Hugh Grant and Matthew McConaughey don’t share a scene in new film The Gentlemen. Both actors star, but their characters spend the movie avoiding or talking about each other rather than actually meeting.
But the duo recently got together for a chat with ShortList, in Guy Ritchie’s Fitzrovia pub Lore of the Land. Which is fitting as Ritchie co-writes and directs The Gentlemen, a gangster flick in the vein of his acclaimed crime capers Lock, Stock and Two Smoking Barrels, Snatch, and Rocknrolla.
In The Gentlemen, Grant plays a shady private investigator digging up dirt on McConaughey’s gangster, an American who has built a lucrative marijuana empire in England. The film deals with the clash of those two cultures throughout, so we asked the pair to compare and contrast the English and American experience.
These are the best crime dramas on Netflix right now.
ShortList:You’ve both made movies in the UK and US – how do the sets differ?
Hugh Grant: "In America you tend to have a lot more money and time and food. They have a thing called craft services – it’s really greedy.
"You’re fed very well anyway, thrice of four times a day. But all day you can go and graze; there’s a great cornucopia of sweeties and biscuits and cakes and muffins. The result is you start a film fighting fit, and you end up unable to get into a widescreen shot. When I started you had to pay for your snack – a lady came round with a trolley and you had to give her 20p for a bun at 4pm.
"Also when I started in the ‘80s, at lunchtime, the whole crew went to the pub and got pissed. It was incredible. Then come back and lift heavy lights over your head. But it was considered very un-manly not to go and have three or four pints at lunchtime."
ShortList: Pubs play a big role in the movie – what do you both prefer, a British pub, or an American bar?
Matthew McConaughey: "I’m not a beer drinker so I like an American bar with a neon light and a great cocktail."
Hugh Grant: "I love a pub. I can’t go past a pub without popping in. I don’t like all this craft beer bollocks – it’s disgusting. When they say ‘We’ve got a local pale ale’ I say ‘Stick it up your arse'. I like old-fashioned bitter. Fuller’s do a good one – London Pride."
ShortList: Matthew – your character has a pickled egg with a beer at the start of The Gentlemen. Is that therefore something you wouldn’t have in real life?

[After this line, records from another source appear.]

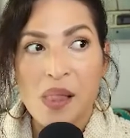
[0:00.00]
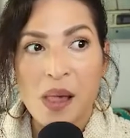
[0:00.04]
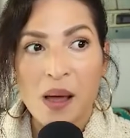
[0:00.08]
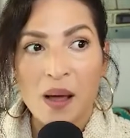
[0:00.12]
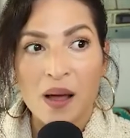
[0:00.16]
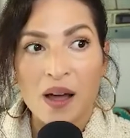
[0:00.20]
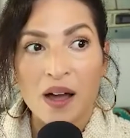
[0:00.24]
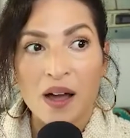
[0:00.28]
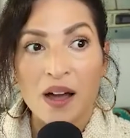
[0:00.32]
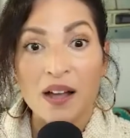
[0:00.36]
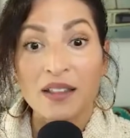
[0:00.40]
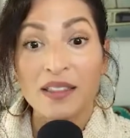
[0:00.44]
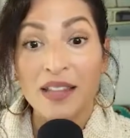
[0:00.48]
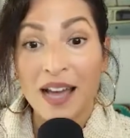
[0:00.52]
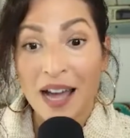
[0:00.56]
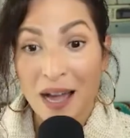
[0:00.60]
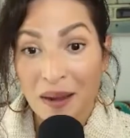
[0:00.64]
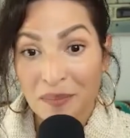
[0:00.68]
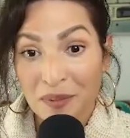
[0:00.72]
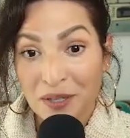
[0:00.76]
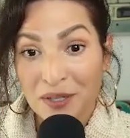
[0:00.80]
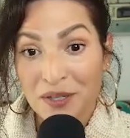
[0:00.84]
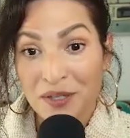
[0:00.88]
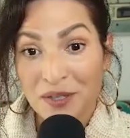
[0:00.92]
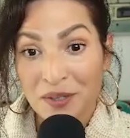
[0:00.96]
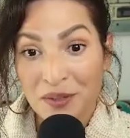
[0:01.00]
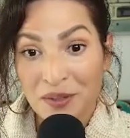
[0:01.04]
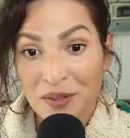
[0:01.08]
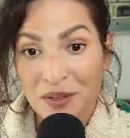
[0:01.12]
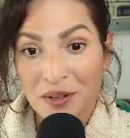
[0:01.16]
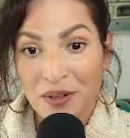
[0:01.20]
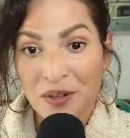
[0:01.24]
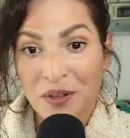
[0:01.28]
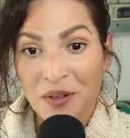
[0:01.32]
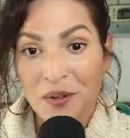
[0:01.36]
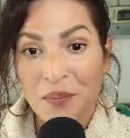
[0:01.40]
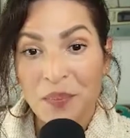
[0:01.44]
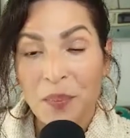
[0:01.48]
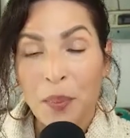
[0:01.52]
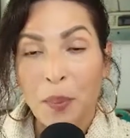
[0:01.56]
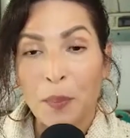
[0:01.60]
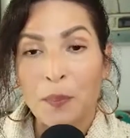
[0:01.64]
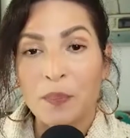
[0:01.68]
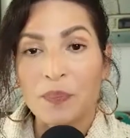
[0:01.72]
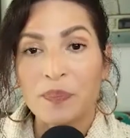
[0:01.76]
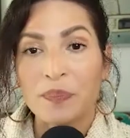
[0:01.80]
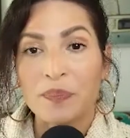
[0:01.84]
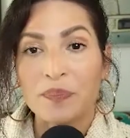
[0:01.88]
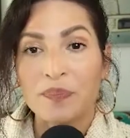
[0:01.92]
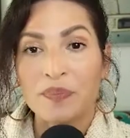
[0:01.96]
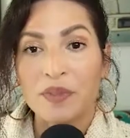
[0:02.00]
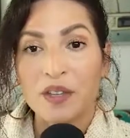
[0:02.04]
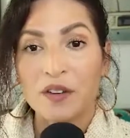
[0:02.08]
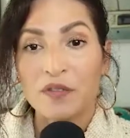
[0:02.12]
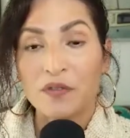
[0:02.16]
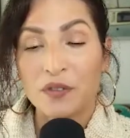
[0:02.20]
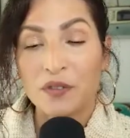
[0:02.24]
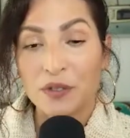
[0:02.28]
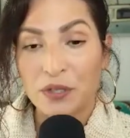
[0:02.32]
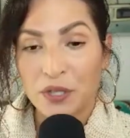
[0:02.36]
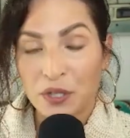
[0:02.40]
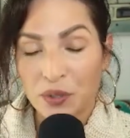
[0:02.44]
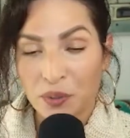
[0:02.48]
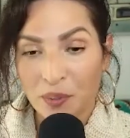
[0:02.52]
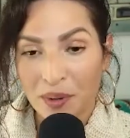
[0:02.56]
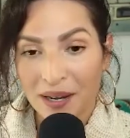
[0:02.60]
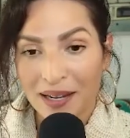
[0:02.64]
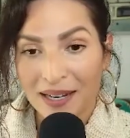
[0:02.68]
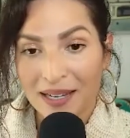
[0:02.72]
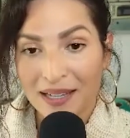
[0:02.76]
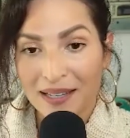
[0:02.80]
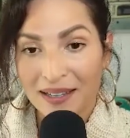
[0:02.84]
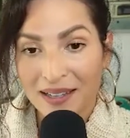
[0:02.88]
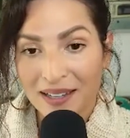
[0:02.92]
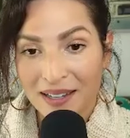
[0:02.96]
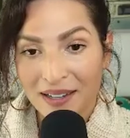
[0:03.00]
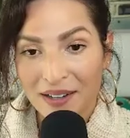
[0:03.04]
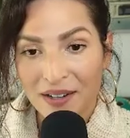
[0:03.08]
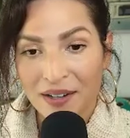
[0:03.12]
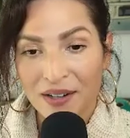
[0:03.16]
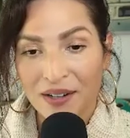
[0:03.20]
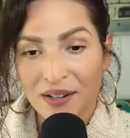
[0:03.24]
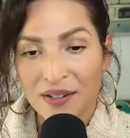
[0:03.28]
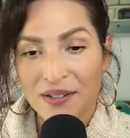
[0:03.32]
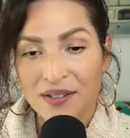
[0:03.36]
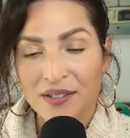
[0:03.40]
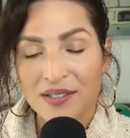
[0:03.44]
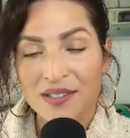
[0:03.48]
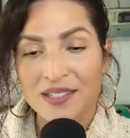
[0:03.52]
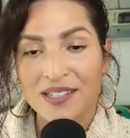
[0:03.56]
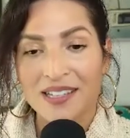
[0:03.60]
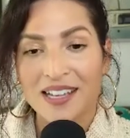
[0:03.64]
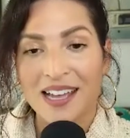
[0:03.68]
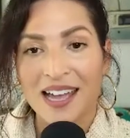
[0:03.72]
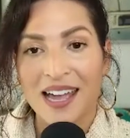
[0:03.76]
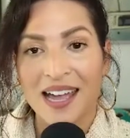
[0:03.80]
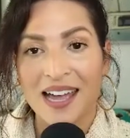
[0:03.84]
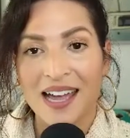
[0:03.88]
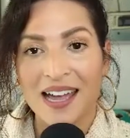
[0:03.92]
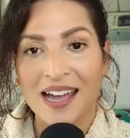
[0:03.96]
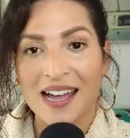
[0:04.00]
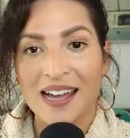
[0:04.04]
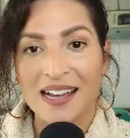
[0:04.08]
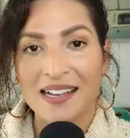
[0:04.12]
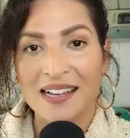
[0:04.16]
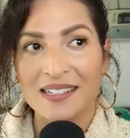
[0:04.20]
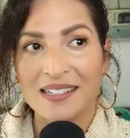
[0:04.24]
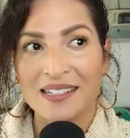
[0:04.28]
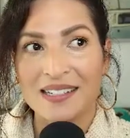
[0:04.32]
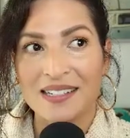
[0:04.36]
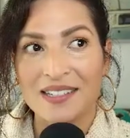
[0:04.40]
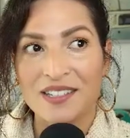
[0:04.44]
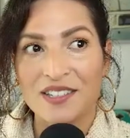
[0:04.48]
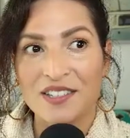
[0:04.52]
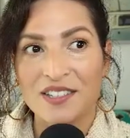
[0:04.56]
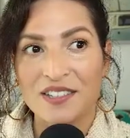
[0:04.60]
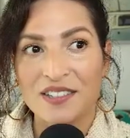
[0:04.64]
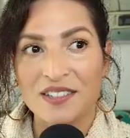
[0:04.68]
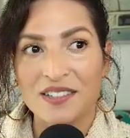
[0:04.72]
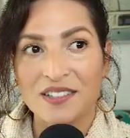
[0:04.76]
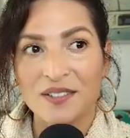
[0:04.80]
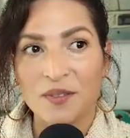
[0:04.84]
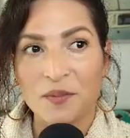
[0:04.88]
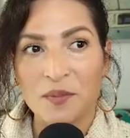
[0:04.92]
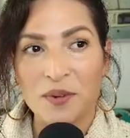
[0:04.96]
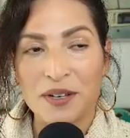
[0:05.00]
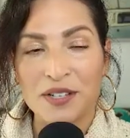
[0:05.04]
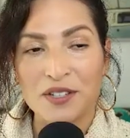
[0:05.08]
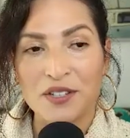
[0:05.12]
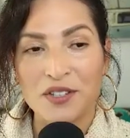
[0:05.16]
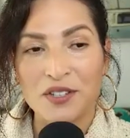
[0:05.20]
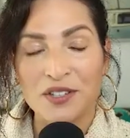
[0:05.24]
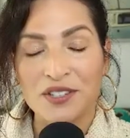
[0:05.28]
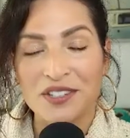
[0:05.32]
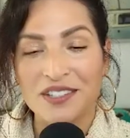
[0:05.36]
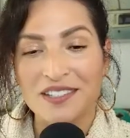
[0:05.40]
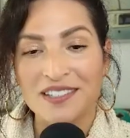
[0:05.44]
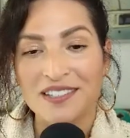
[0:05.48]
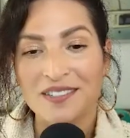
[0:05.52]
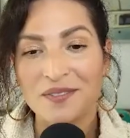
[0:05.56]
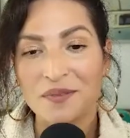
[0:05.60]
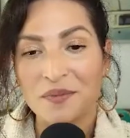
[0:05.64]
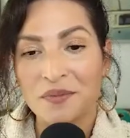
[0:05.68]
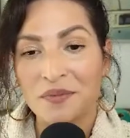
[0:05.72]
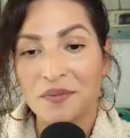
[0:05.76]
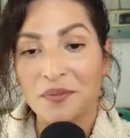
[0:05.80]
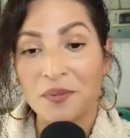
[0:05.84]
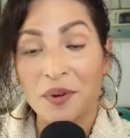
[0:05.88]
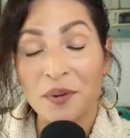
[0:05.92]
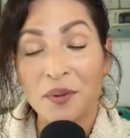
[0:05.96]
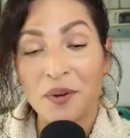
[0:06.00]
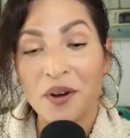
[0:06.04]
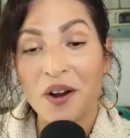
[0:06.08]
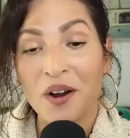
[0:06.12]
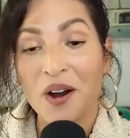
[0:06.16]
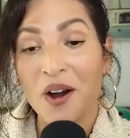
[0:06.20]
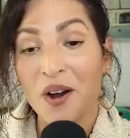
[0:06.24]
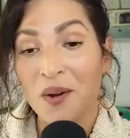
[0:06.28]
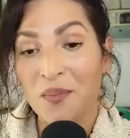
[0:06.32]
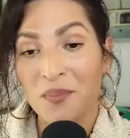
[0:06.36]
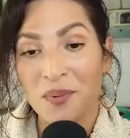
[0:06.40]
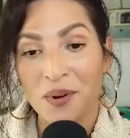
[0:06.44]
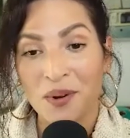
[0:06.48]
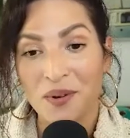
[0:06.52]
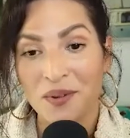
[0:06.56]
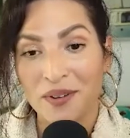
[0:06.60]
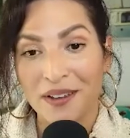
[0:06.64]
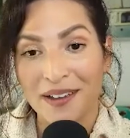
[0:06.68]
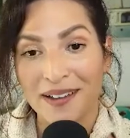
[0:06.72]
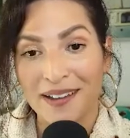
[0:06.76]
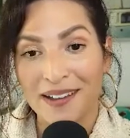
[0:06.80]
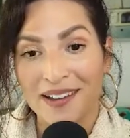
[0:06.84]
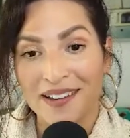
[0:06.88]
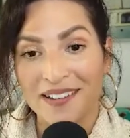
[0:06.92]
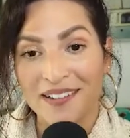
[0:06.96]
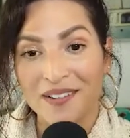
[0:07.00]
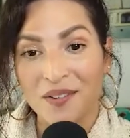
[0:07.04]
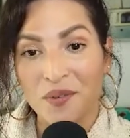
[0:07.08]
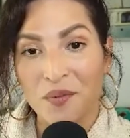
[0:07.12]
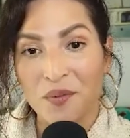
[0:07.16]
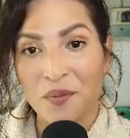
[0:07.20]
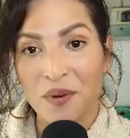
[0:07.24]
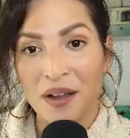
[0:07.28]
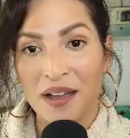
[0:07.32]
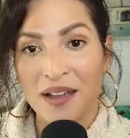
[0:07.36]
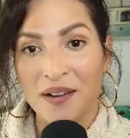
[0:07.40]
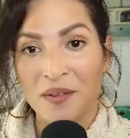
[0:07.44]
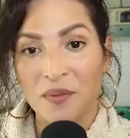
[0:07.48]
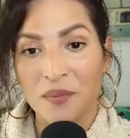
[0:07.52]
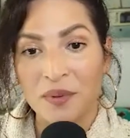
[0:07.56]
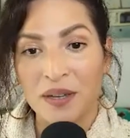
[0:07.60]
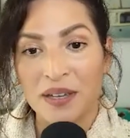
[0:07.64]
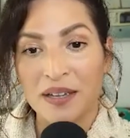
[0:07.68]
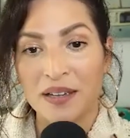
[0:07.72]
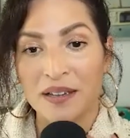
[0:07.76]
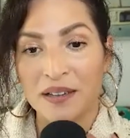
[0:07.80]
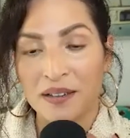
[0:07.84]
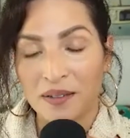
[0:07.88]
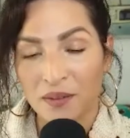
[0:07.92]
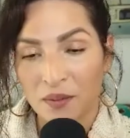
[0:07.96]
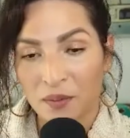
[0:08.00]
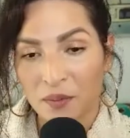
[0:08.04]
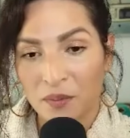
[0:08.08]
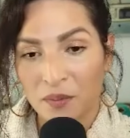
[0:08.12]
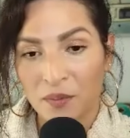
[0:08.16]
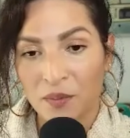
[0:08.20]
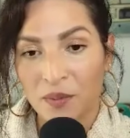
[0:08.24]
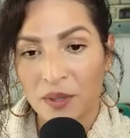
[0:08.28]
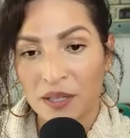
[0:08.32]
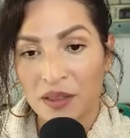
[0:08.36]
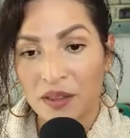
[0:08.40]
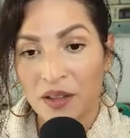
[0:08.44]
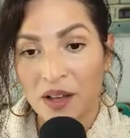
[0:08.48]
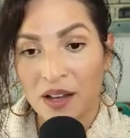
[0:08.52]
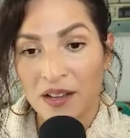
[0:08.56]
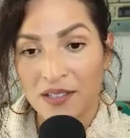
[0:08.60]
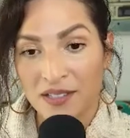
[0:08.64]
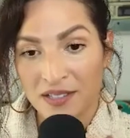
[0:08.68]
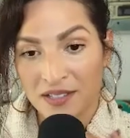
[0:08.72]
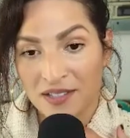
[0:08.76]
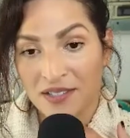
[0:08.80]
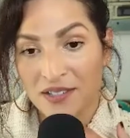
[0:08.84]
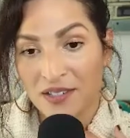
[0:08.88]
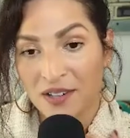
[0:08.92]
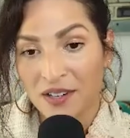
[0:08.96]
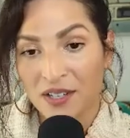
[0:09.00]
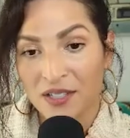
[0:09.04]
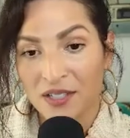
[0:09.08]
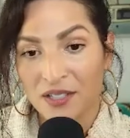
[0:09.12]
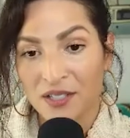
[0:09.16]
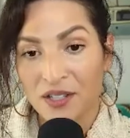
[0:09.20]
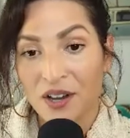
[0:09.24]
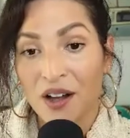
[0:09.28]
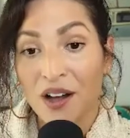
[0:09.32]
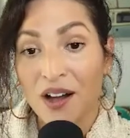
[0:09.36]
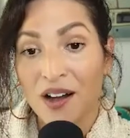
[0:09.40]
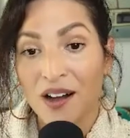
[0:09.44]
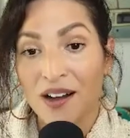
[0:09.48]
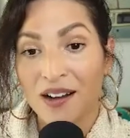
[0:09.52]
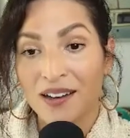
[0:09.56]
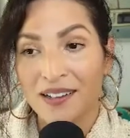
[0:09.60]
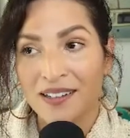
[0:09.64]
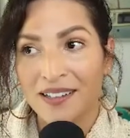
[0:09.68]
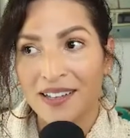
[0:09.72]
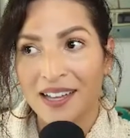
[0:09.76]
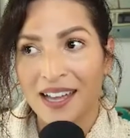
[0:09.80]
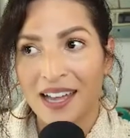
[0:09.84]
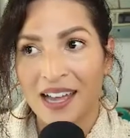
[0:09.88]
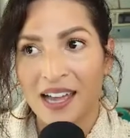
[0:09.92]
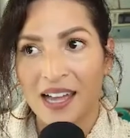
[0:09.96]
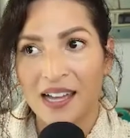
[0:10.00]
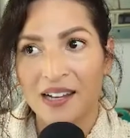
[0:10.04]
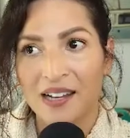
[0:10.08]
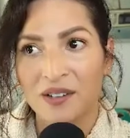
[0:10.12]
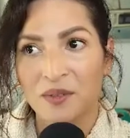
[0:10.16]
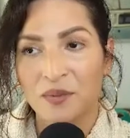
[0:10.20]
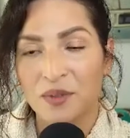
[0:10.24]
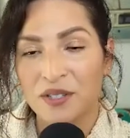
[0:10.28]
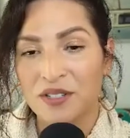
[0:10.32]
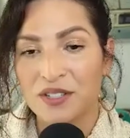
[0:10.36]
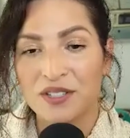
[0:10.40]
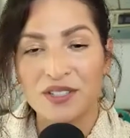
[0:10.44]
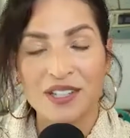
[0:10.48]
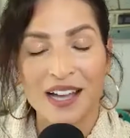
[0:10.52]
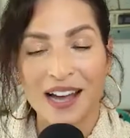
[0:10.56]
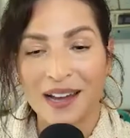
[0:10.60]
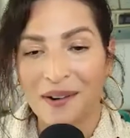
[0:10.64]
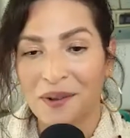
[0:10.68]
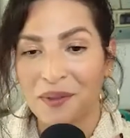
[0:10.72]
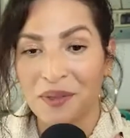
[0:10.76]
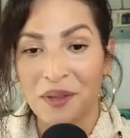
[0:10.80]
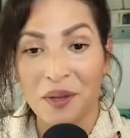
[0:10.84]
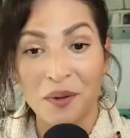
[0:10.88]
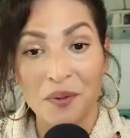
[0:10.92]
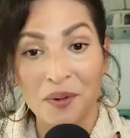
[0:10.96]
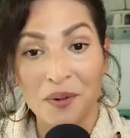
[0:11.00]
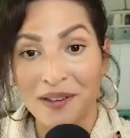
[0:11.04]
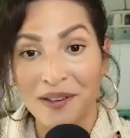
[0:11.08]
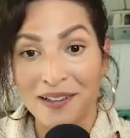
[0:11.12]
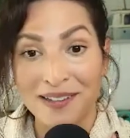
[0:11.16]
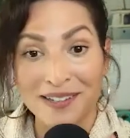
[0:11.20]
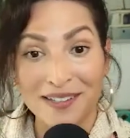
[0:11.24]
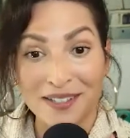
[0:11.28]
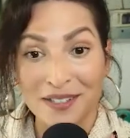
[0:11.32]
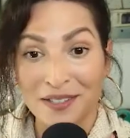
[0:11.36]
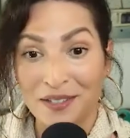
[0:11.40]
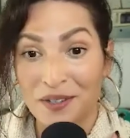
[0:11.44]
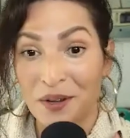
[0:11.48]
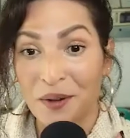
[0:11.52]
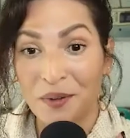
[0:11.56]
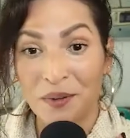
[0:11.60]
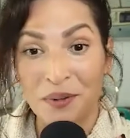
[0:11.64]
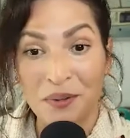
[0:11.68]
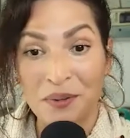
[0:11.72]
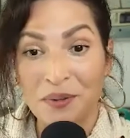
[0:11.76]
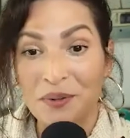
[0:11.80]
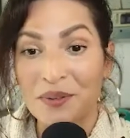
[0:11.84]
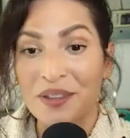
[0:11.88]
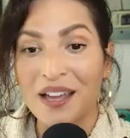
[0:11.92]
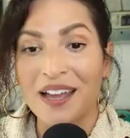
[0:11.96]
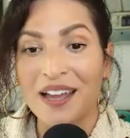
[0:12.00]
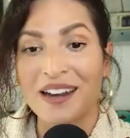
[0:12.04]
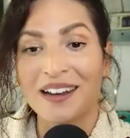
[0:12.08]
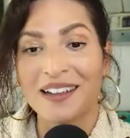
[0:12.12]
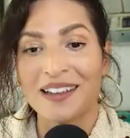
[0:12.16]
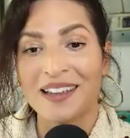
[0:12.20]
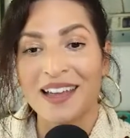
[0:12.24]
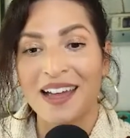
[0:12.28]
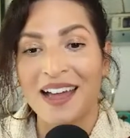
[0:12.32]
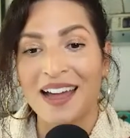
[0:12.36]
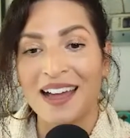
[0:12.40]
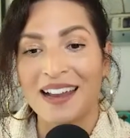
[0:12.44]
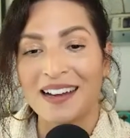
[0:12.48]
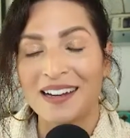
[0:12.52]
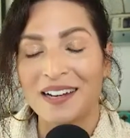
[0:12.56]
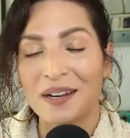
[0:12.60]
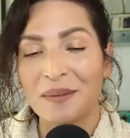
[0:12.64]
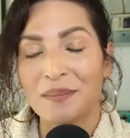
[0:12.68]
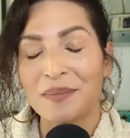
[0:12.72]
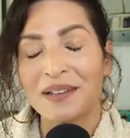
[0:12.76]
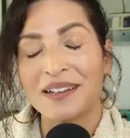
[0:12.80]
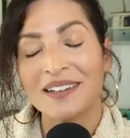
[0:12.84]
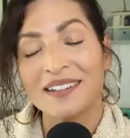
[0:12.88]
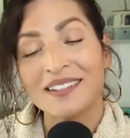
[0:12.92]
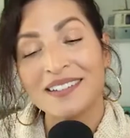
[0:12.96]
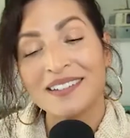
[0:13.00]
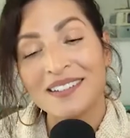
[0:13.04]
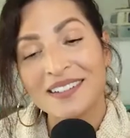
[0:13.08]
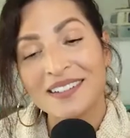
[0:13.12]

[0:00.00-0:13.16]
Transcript: a labradoodle for 20 years and we just we were heartbroken when we we lost our dog and we just I don't think we could go through that again and I'm like, "Oh,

Matthew McConaughey: "No I had two yesterday. Hugh had half."
ShortList: So you like a pickled egg?
Matthew McConaughey: "I don’t mind a pickled egg. I don’t wake up in the morning searching for one."
ShortList: A scene also plays out at a football match in the film. Matthew – you’re launching a team in Austin soon – how do you think Texans will respond to proper football?
Matthew McConaughey: "I think they’ll respond. You’ve got a team in Dallas and you’ve got a team in Houston. Youth soccer’s very strong in America. Austin in particular I think is going to respond with flying colours because we’re now an international destination.
"We’ve always been a university town, we’re the fastest growing city in the nation and there’s a large migration from cities all over the U.S. and internationally. A lot of those people didn’t go to school where I went to school at the University of Texas.
"They don’t have a team. We will be the only city where our only professional team is a soccer team, so I think Austin’s just ripe to have a soccer team. Or as you call it, a proper football team."
ShortList: The Gentlemen features a cruel joke at the expense of my hometown, Croydon. Have either of you been to Croydon?
Hugh Grant: "Yes, of course. I’ve gone bowling there. I used to have an agent – a very, very, very small, evil agent – who lived in Croydon and I used to go bowl with him and his children in those terrible shoes that a thousand other people have worn before you."
ShortList: Hugh, what’s your favourite American swear-word, and Matthew, what’s your favourite British curse word?
Matthew McConaughey: Mine’s easy because you don’t even use it that much as a swear word – cu...[you can guess the rest]. That’s a great one – the creativity with which you all use it is wonderful. Because it doesn’t really pass in America – no matter what ‘ly’ you put on the end of it, or what you add to it, those four letters still do not fly."
Hugh Grant: "I love Yiddish when I’ve made films in New York. What a great language that is. To be a schmegegge or a schmuck or a putz. I love them all."
The Gentlemen is released on January 1.